Попросив у Эвелин кусок холста, я разорвал его на клочки и отдал детишкам. Потом, выложив все части рыцарских лат на стол, с умилением смотрел, как цепкие ручонки насухо вытирают отлично сохранённый металл и как блестят восторженные глазёнки.

– Томас, – подошла ко мне Эвелин. – Власта сказала, что Ярослав привёз из города рыбу, два бочонка. И они хотят приготовить какой-то знаменитый русский суп из рыбы.

– Очень хорошо. Пусть готовят.

– И ещё она обещала какую-то баню, которая превосходит все удовольствия.

– Да, мне Ярослав говорил тоже.

– И я вот что подумала. Если уж сегодня такой замечательный день и никому не нужно быть в городе, давай устроим долгий праздничный вечер. И пригласим всю семью Себастьяна. Они пережили такие тяжёлые времена… Пусть порадуются. Как думаешь, милый?

– Великолепная мысль! Пошлю Готлиба, пусть поможет управиться с коровами, и Себастьяна с семьёй в их же карете и привезёт.

– Именно Готлиба! Ты знаешь, их девушка, Симония, когда смотрит на него, едва может слово вымолвить и дрожит, как в ознобе.

– Отчего же?

– Влюблена!

– А может, боится? Она впервые увидела его, когда у него было лицо… Жёсткое. И пистолет…

– Не знаю, какое у него было лицо. А только Власта считает, и я согласна с ней, что такое сильное и чистое чувство всегда вспыхивает как пожар. Неудержимо, внезапно! Нет, Томас. Любовь со страхом не спутаешь.

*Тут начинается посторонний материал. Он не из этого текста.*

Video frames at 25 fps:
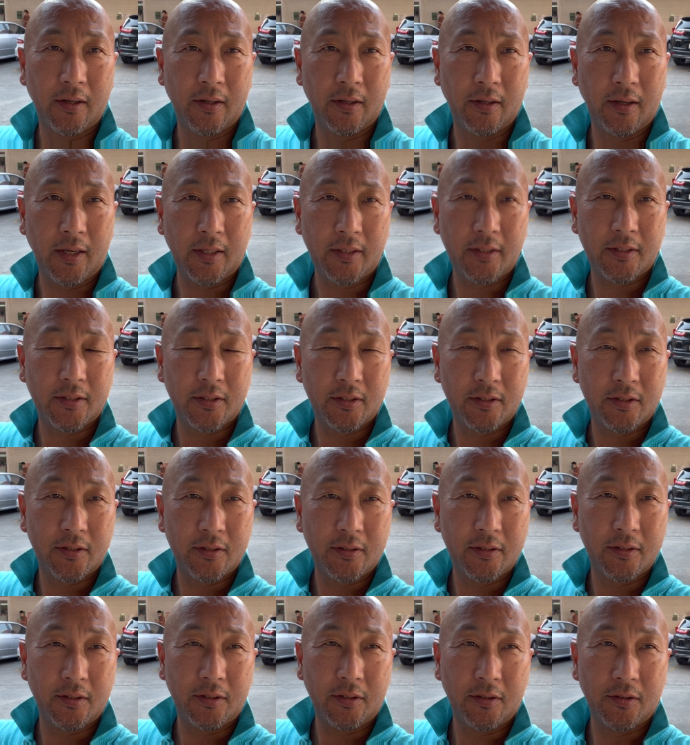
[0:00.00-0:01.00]
like
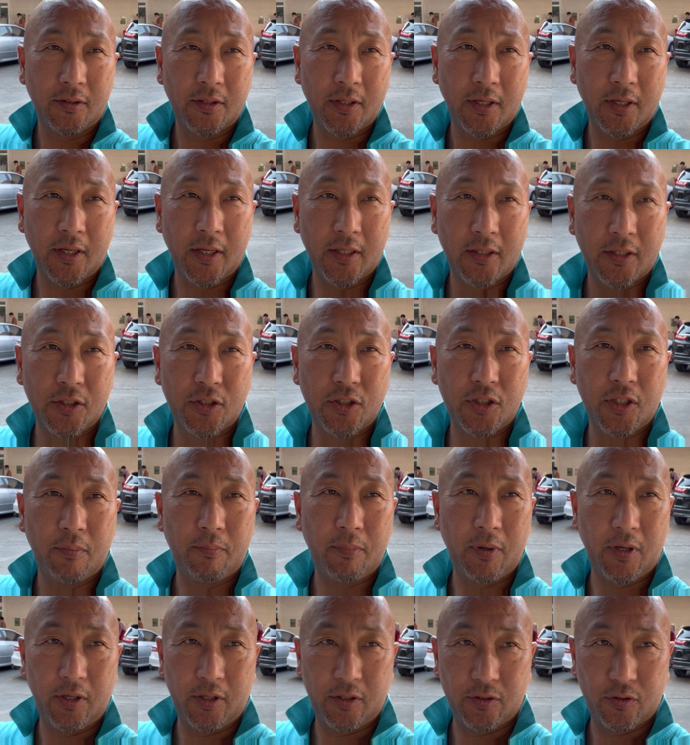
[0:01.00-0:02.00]
you can get the
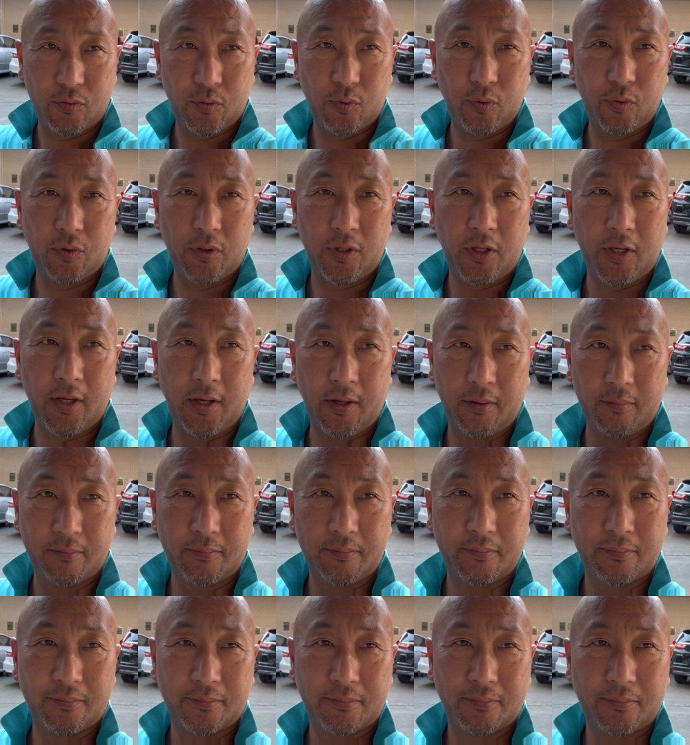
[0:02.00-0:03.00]
Japanese food here.
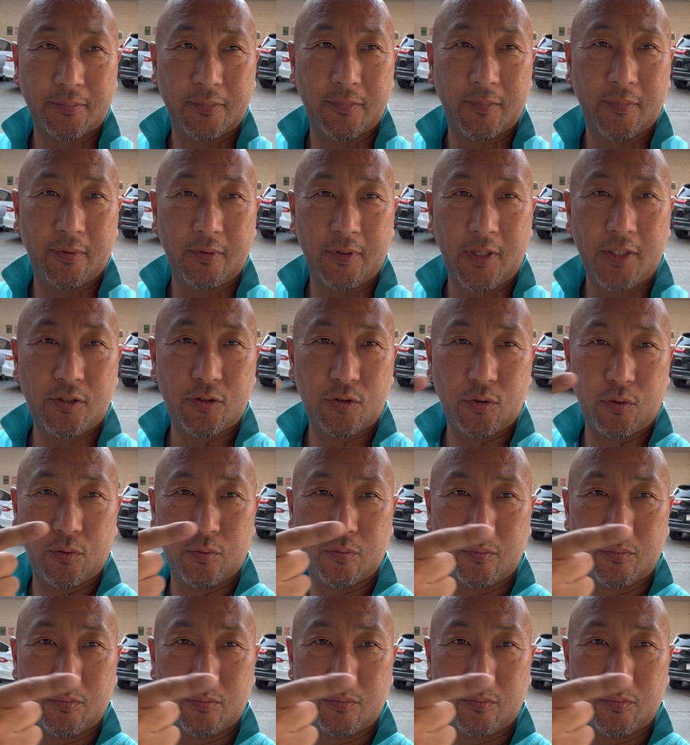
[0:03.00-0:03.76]
Let's go.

– Тогда всё отлично, родная! Готлиб пробудет у них часа два или три. Пусть общаются!

Эвелин, радостно вспыхнув, направилась к Власте.

Подошёл Ярослав.

– Томас, можно ли придумать какой-нибудь еды наскоро? Мои ребята за камни взялись, и так хорошо дело пошло, что не хотят прерываться.

– Иннокентий! – ни секунды не раздумывая, крикнул я.

Он быстро подошёл.

– Позови Омелию, Грэту. Пусть нарежут хлеб большими пластами. Подними из ледника самый большой окорок, нарежь потолще. Бочонок лёгкого пива, кружек десяток. И всё несите к бане.

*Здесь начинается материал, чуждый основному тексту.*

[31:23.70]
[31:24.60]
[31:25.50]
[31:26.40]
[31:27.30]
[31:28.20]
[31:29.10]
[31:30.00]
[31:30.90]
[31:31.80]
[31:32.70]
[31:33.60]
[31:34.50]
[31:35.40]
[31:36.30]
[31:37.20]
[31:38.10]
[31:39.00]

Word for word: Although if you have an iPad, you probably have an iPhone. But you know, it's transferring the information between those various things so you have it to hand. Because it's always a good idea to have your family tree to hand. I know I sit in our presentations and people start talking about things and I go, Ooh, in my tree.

Он, кивнув, торопливо пошёл распоряжаться. А я спросил у Ярослава:

– А за какие они взялись камни?

Он поманил меня выйти во двор. Мы вышли, и я с изумлением увидел, что между стеной бани и бегущим из родника ручьём выкопана огромная яма. Идеально круглая и почти по плечи взрослому человеку.

– Это когда ж успели-то?

– О, Томас. Русская артель – это могучая сила.

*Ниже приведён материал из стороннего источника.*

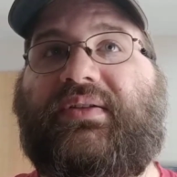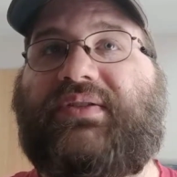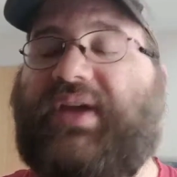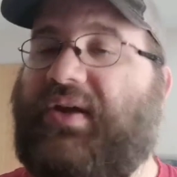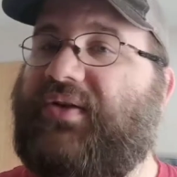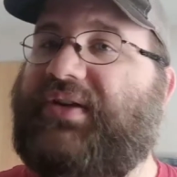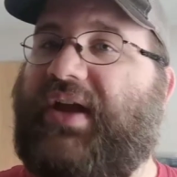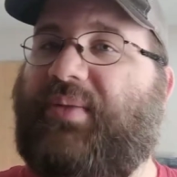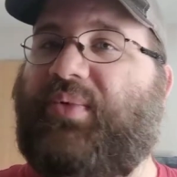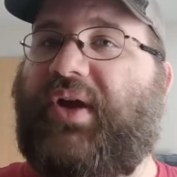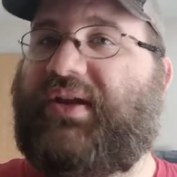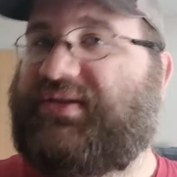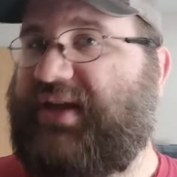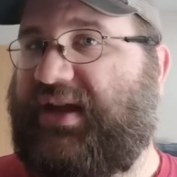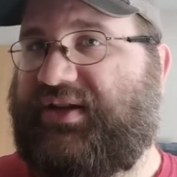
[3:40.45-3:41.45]
Zachary Ty
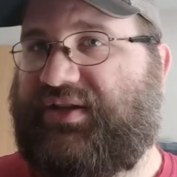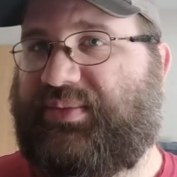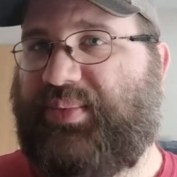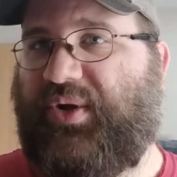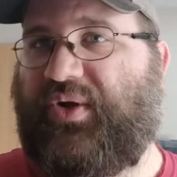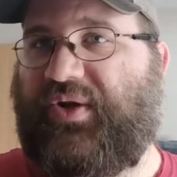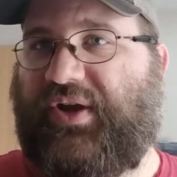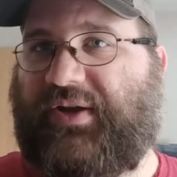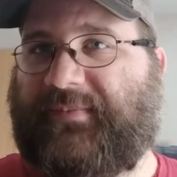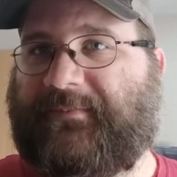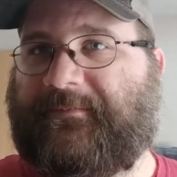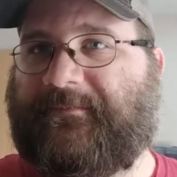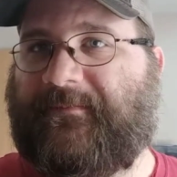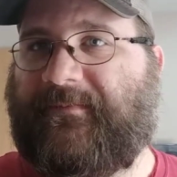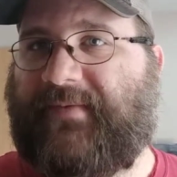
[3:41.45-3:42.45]
Bryan's got a spear gun,
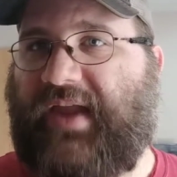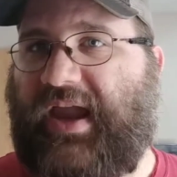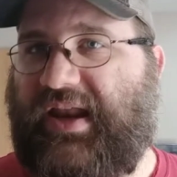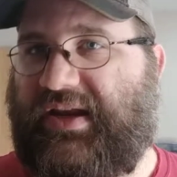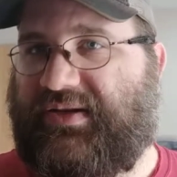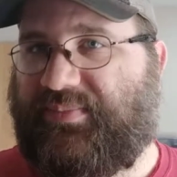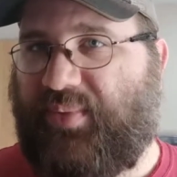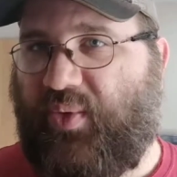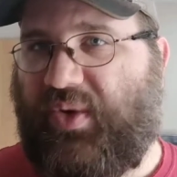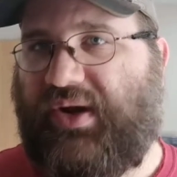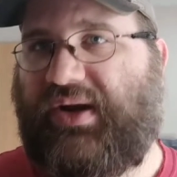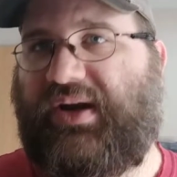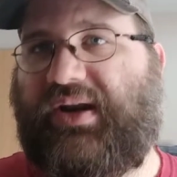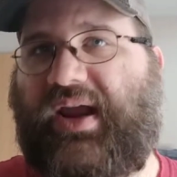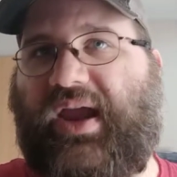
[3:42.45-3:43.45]
and he's
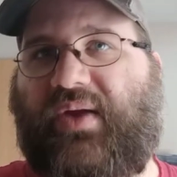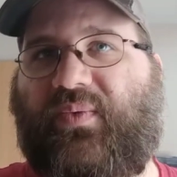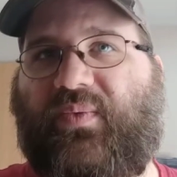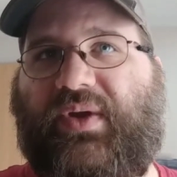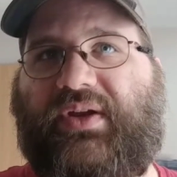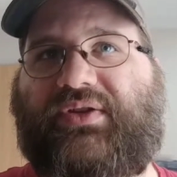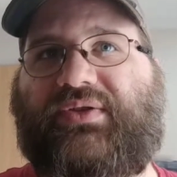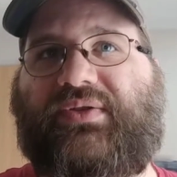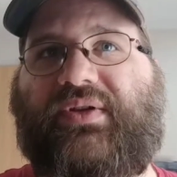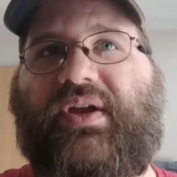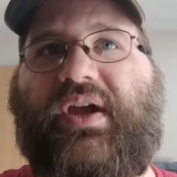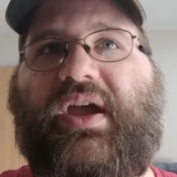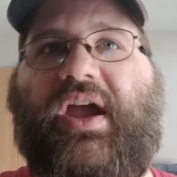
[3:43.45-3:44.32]
pointing it at Rachel.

Я подошёл ближе, взглянул. Дно ямы было ровно, как по ниточке, затянуто ковром из брусчатки. И теперь шестеро, вкруг разобравшись внизу, выкладывали из брусчатки же кольцо стены.

– Откуда столько брусчатки? – удивился я.

– Там, – Ярослав махнул в сторону каретного цейхгауза. – В кучи свалена.

– Но для чего эта штука делается?

– Это невозможно объяснить, Томас. Вечером сам всё увидишь.

Носатый принёс скамью, поставил у ямы. Омелия, Грэта и Файна принесли три блюда с горами хлеба и окорока. И, пока матросы мыли руки и разбирали наскоро хлеб, Носатый принёс открытый уже бочонок с пивом. Под весёлые, на непонятном языке, восклицания наполнились кружки. И спустя десять минут шестеро вновь спустились вниз и ещё шестеро принялись подавать им камни. Трое или четверо без остановок носили их охапками, как дрова.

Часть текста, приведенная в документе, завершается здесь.